Huarayo - Religion and Expressive Culture



Religious Beliefs. The influence of Christianity in Palmareal is not especially strong. According to the accessible information, animism still prevails. A greater influence of Christianity is found in the combined settlements, at the El Pilar mission, and in Riberalta. The Huarayo feared several evil spirits. Practically every thing or class of things or beings is thought to have a spirit component. The most powerful spirits are Edosikiani and the water spirit Enashagua. The Huarayo believe that animals originated by metamorphosis from humans.


Religious Practitioners. The shaman ( eyámitecua ) is an important personage: he mediates between living people and the souls of the dead and the spirit world, which most commonly is approached only through him. The shaman is primarily a healer and seer. He is the only person with an extensive and special knowledge of medicinal herbs and their uses. This knowledge is, as a rule, passed on to his eldest son. The shaman has a broad repertoire of curing practices. A form of surgery is used, and by means of very high-pitched whistling, the ulcers on the bodies of the patients open by themselves without being touched, and the worms jump out. In the past, the Huarayo, by drinking ayahuasca, reached a dream state in which they struggled with enormous animals. The shaman explained the dreams, interpreting who or what was responsible for illness, who was the enemy, and the way to win the battle.


Ceremonies. The Huarayo no longer drink fermented drinks from sweet manioc (masato) or from plantains. In the past, as part of their initiation rite, boys consumed these drinks to foresee their future. The boys were circumcised, and the girls were ritually deflowered. The drinking feasts of the fermented plantain drink eshaha poi were very frequent.

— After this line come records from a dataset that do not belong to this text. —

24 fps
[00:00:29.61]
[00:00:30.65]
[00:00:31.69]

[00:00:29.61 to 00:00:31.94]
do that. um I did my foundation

Arts. Huarayo art is limited to body and face painting. Red (achiote) and black ( huito; i.e., Genipa americana ) pigments were used. Sometimes they also painted cushma and manufactured elaborate feather diadems and necklaces from animal teeth and from shells. Drinking bouts were accompanied by music (drums and flutes) and chants. The most important culture heroes are the deer Dokuel and forefather Gemasho. Mythology treats the origin of the Huarayo and the Flood, but its main emphasis is on the animals in the times when they used to live as people.

Medicine. The Huarayo believe that a supernatural cause of disease is the thorn of the chonta palm sent into victim's body by a malinga shaman or by the evil spirit Edosikiani. A cure may be accomplished with herbs or by shamanistic means: blowing tobacco fumes over the patient, singing, massaging the affected part of the body (biomagnetism), performing sleight-of-hand tricks, and sucking the painful place. On the third night the curing process ends. From the victim's body the shaman sucks the bloody thorn and then destroys it. Today, spraying alcohol from the shaman's mouth over the body of the patient is also part of the curing process.

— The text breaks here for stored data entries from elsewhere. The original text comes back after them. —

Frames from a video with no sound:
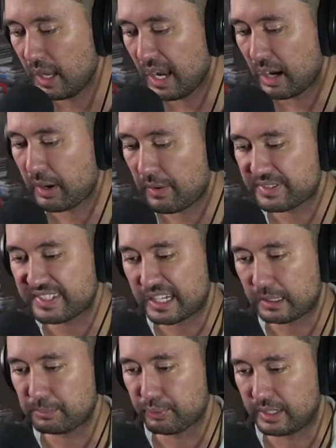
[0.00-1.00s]
Here we have a
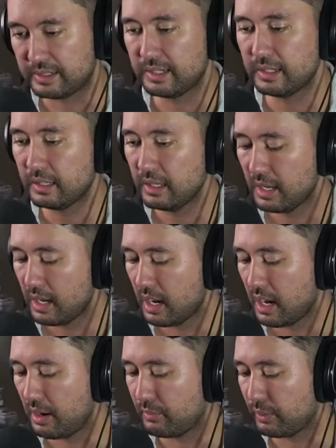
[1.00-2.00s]
second printing
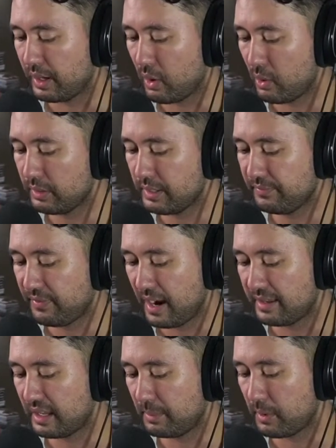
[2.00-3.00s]
of We Only
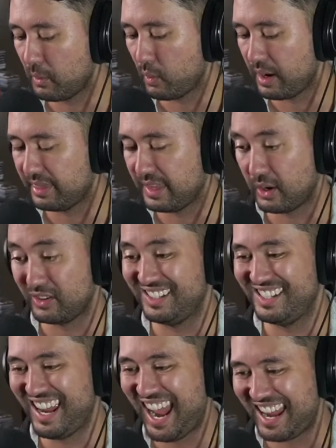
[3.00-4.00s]
Find Them When They're
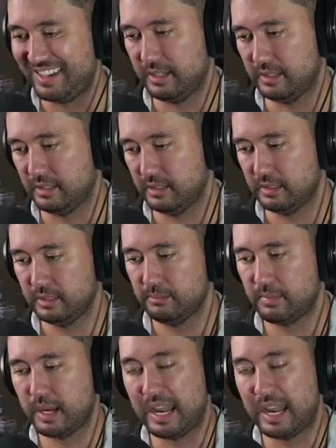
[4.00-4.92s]
Dead by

Death and Afterlife. According to Huarayo belief, the deceased leaves the settlement in the guise of a peccary ( huangana ) and proceeds to the River of the Dead (Kwei ay enama). With the help of Edosikiani, the peccary swims across the river. On the other side it transforms again into a human and settles there. Only in the guise of a huangana is it possible to visit people again; therefore the huangana is considered to be a dead relative. Contact with the huangana is secured by a shaman.

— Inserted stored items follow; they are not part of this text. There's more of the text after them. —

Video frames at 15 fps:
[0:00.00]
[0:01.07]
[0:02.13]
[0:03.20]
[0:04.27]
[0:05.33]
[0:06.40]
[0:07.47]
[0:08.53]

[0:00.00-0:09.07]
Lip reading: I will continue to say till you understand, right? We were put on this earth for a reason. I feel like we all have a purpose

Every Huarayo posseses at least three souls. The first thinks and talks and after the death of the human being settles beyond the River of the Dead. The second— enashahus, the soul of rivers—leaves for the depths of waters, and the third, ekwikya, stays and looks after the dead body. The ekwikya is able to bite and even to kill; therefore food is buried with the corpse to keep the ekwikya with the deceased.